Saved data entries:

=== Section Start ===

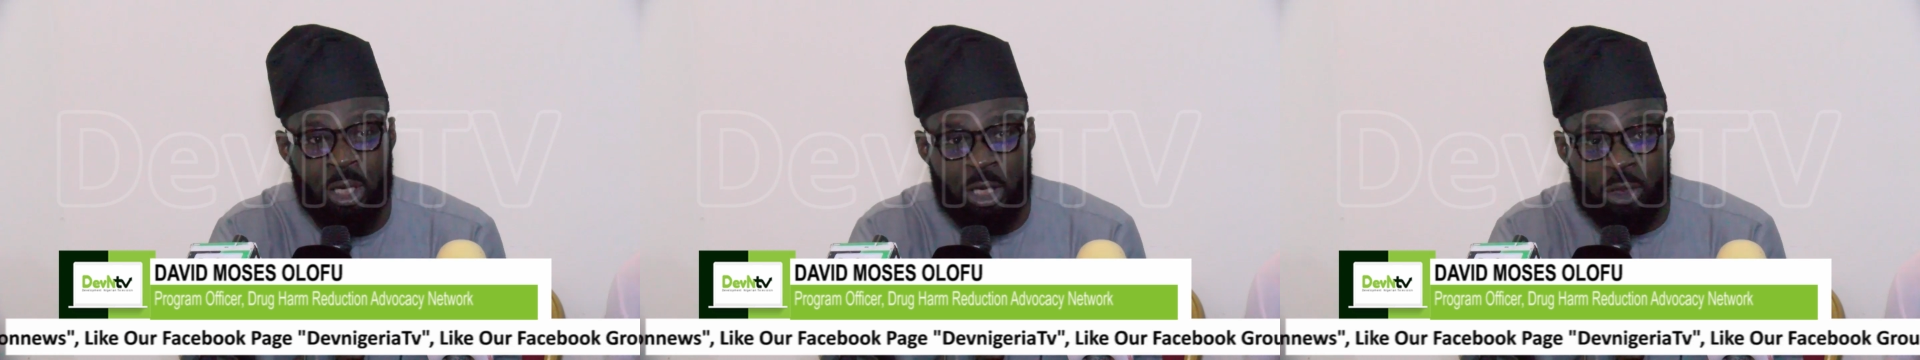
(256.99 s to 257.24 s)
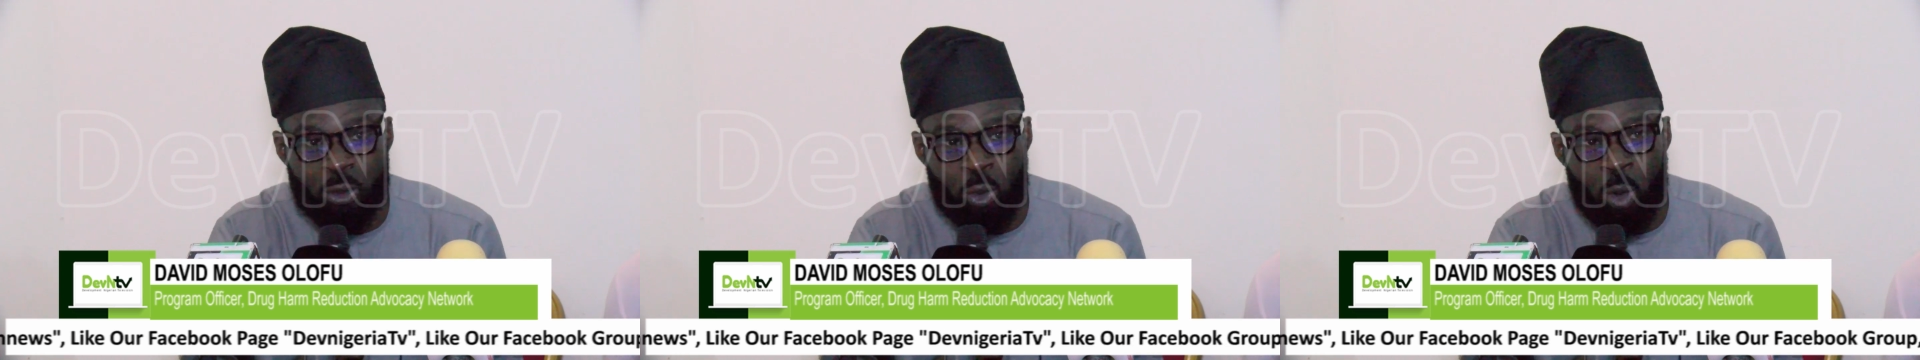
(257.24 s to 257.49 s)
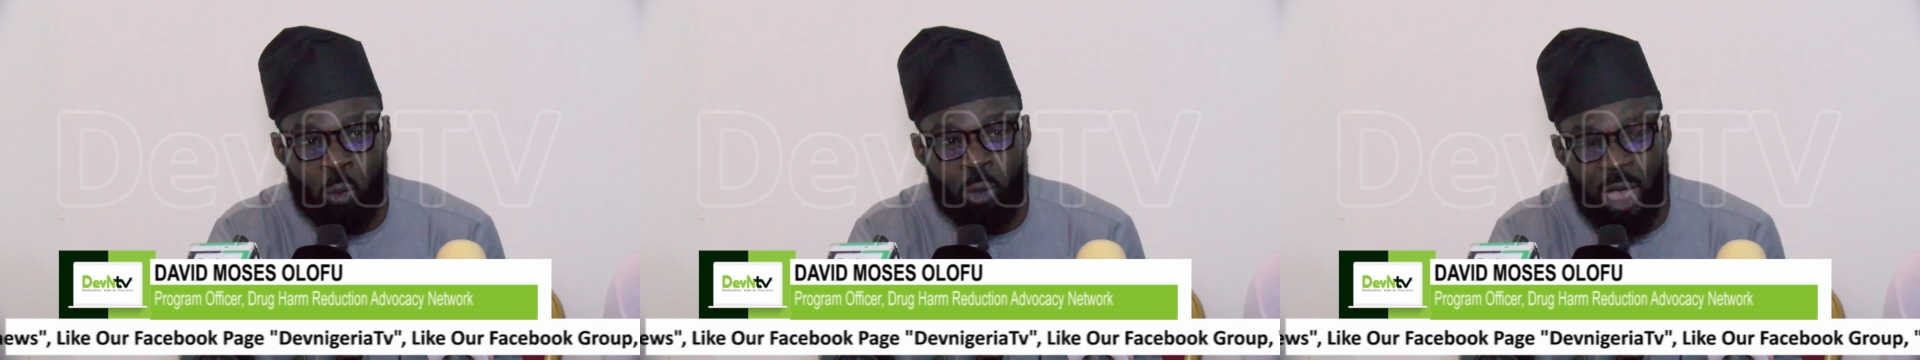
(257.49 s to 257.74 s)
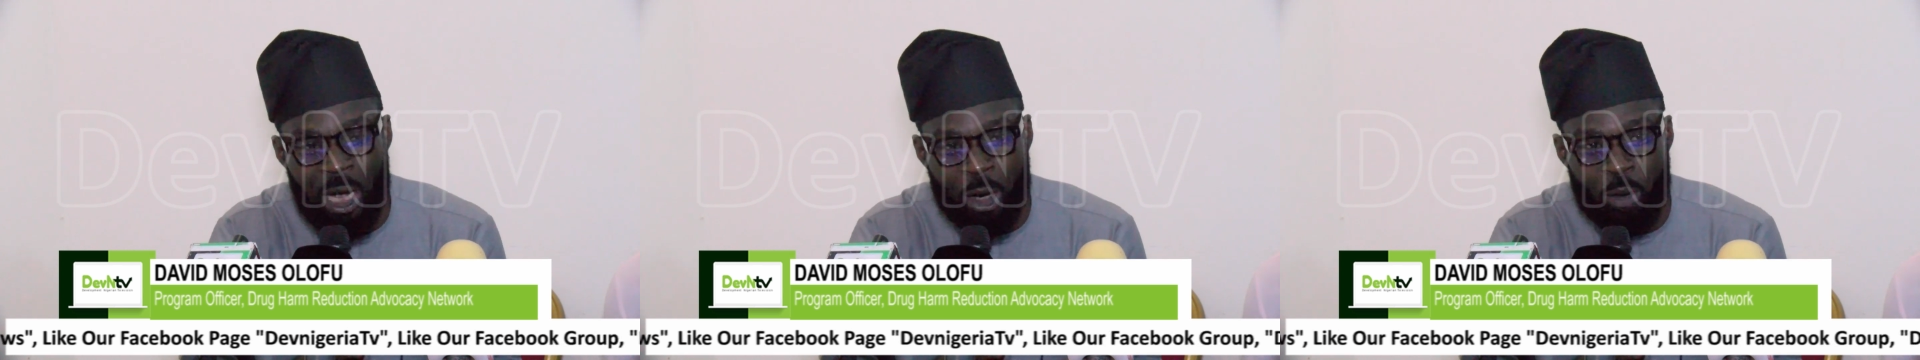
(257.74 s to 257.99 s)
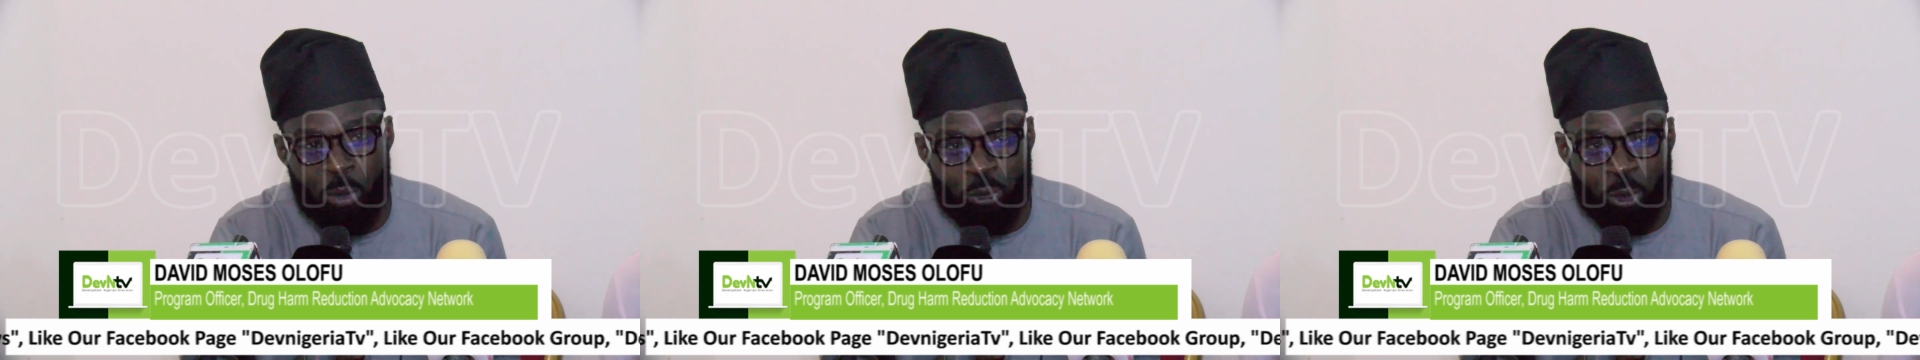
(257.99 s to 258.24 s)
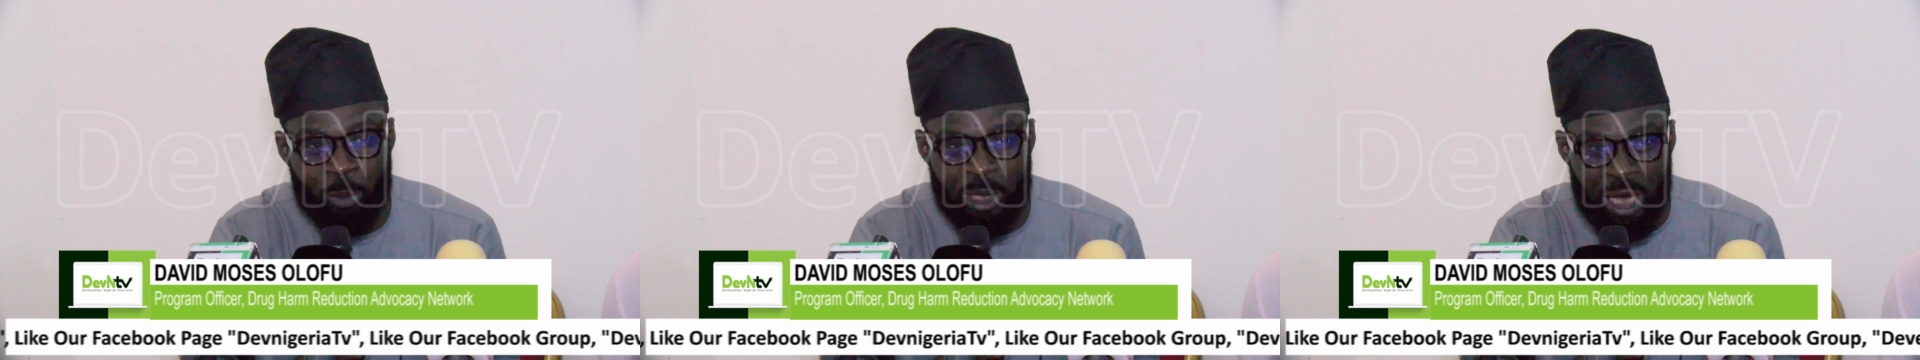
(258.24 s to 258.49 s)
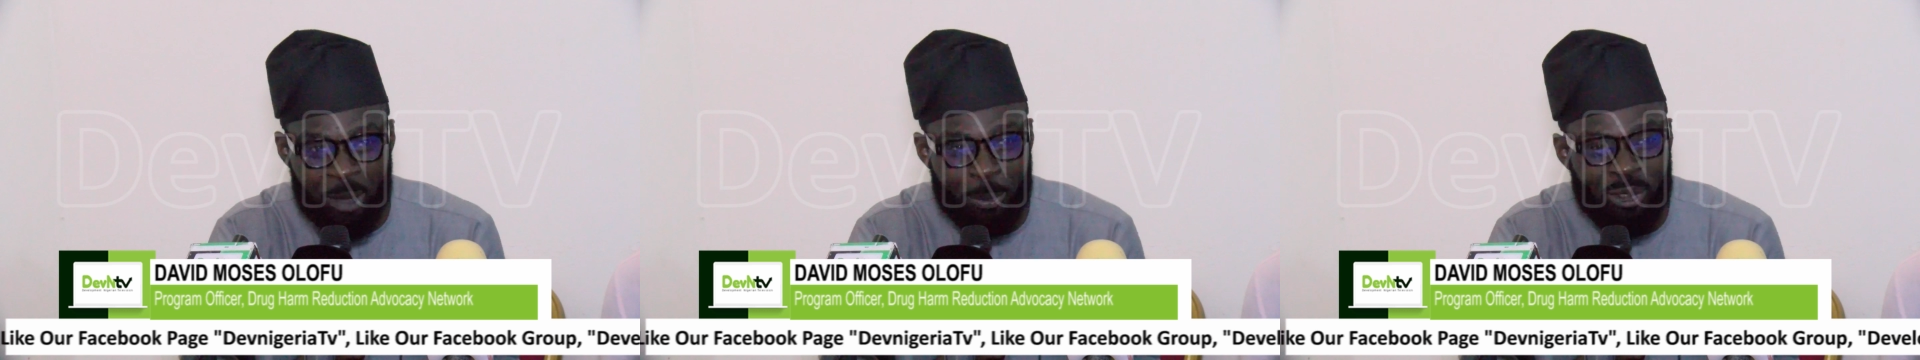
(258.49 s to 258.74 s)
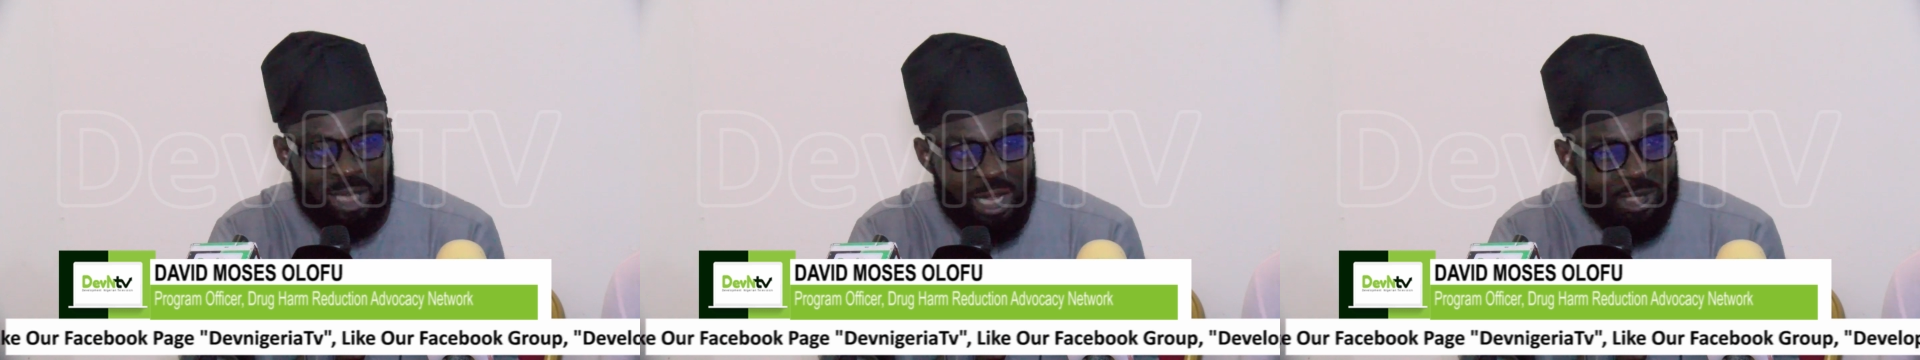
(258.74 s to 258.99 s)
So we are coming from an
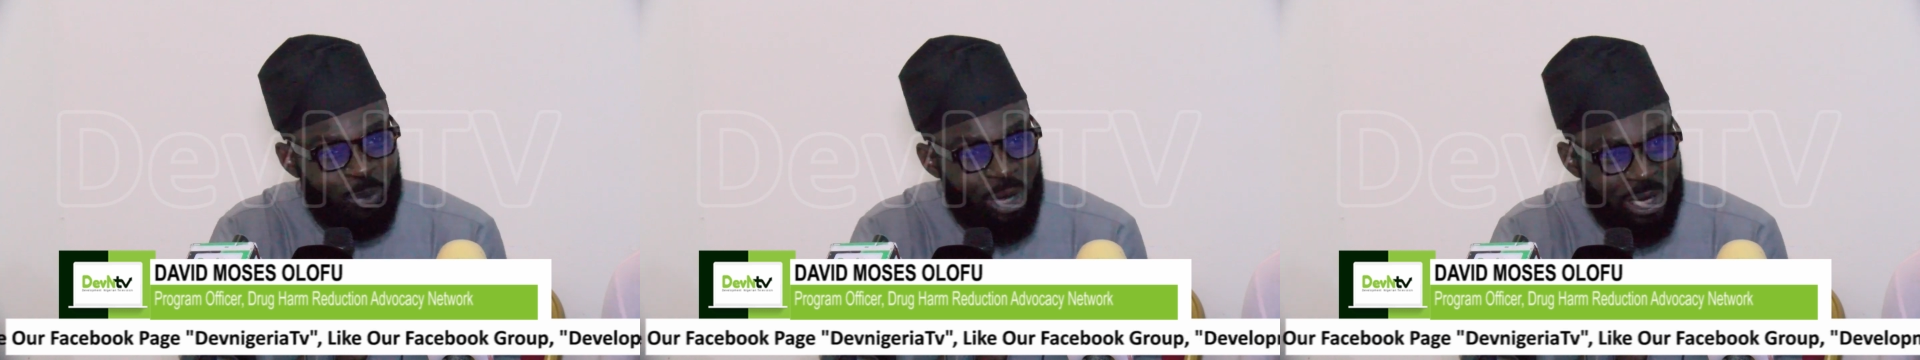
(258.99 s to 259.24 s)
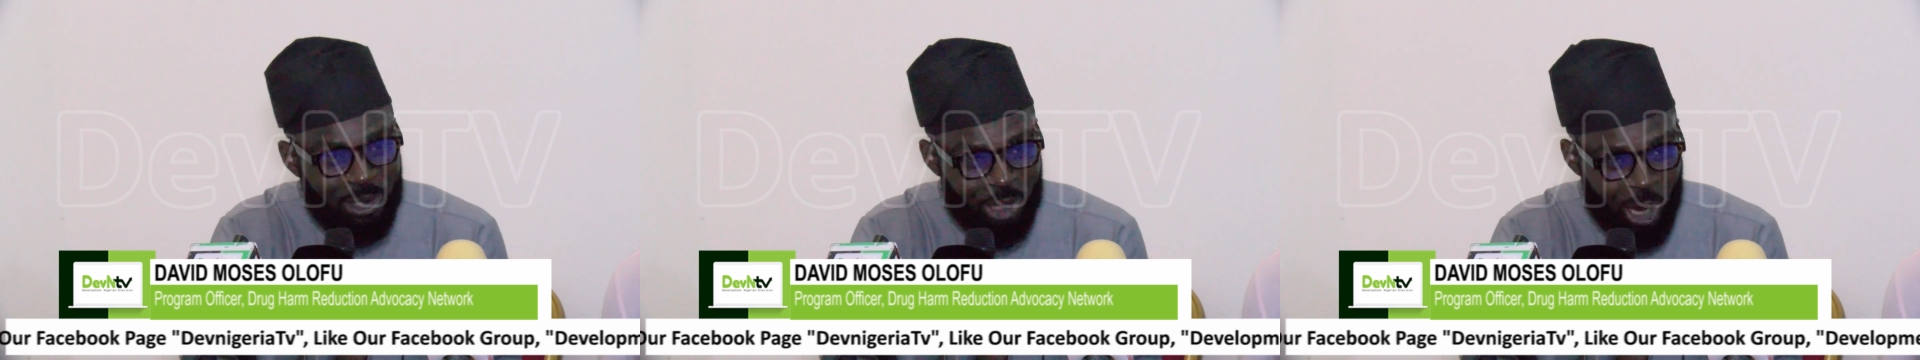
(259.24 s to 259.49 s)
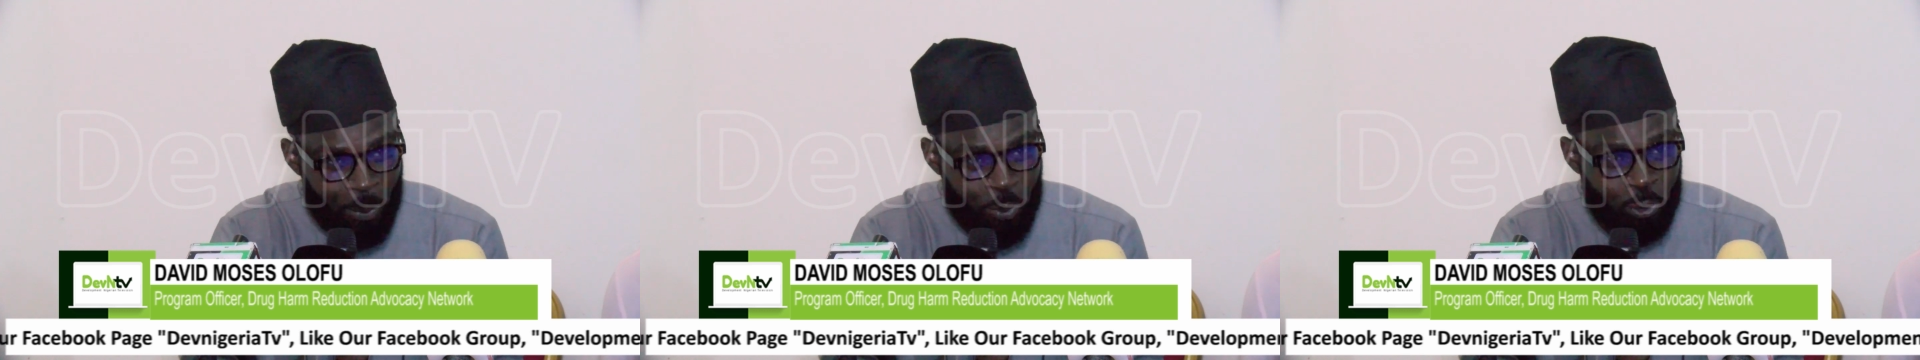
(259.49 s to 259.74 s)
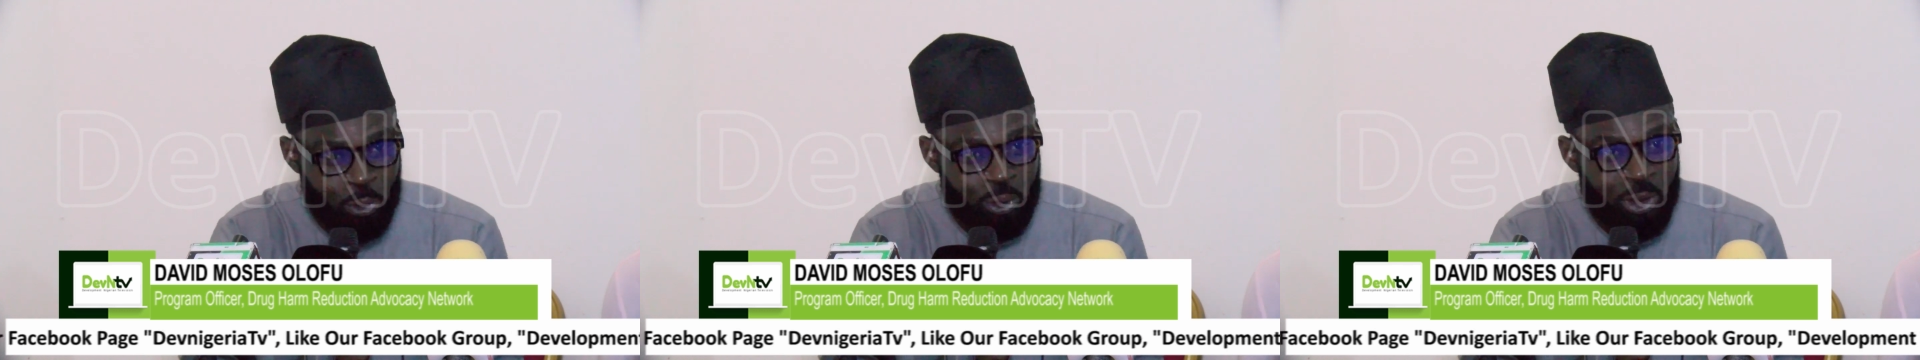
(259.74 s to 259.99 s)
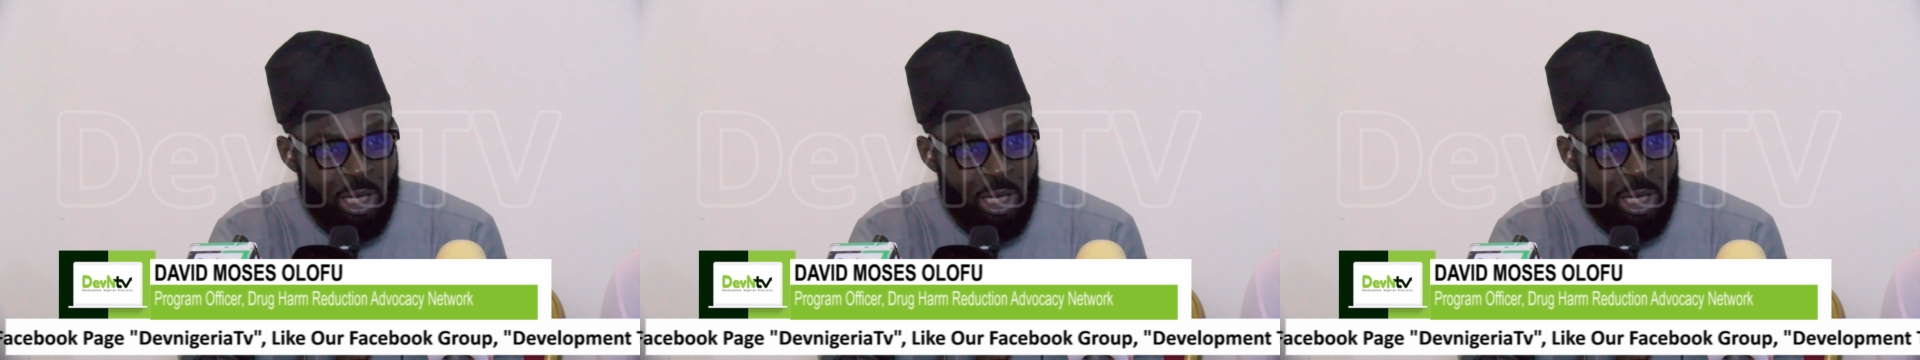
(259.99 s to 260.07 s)
evidence-based approach.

=== Section End ===

YOUR INSTRUCTIONS: For this exercise, return exactly the lines above from the line with "(257.49 s to 257.74 s)" through the line with "(259.74 s to 259.99 s)", both included. Do not copy the pictures.

TASK ANSWER:
(257.49 s to 257.74 s)
(257.74 s to 257.99 s)
(257.99 s to 258.24 s)
(258.24 s to 258.49 s)
(258.49 s to 258.74 s)
(258.74 s to 258.99 s)
So we are coming from an
(258.99 s to 259.24 s)
(259.24 s to 259.49 s)
(259.49 s to 259.74 s)
(259.74 s to 259.99 s)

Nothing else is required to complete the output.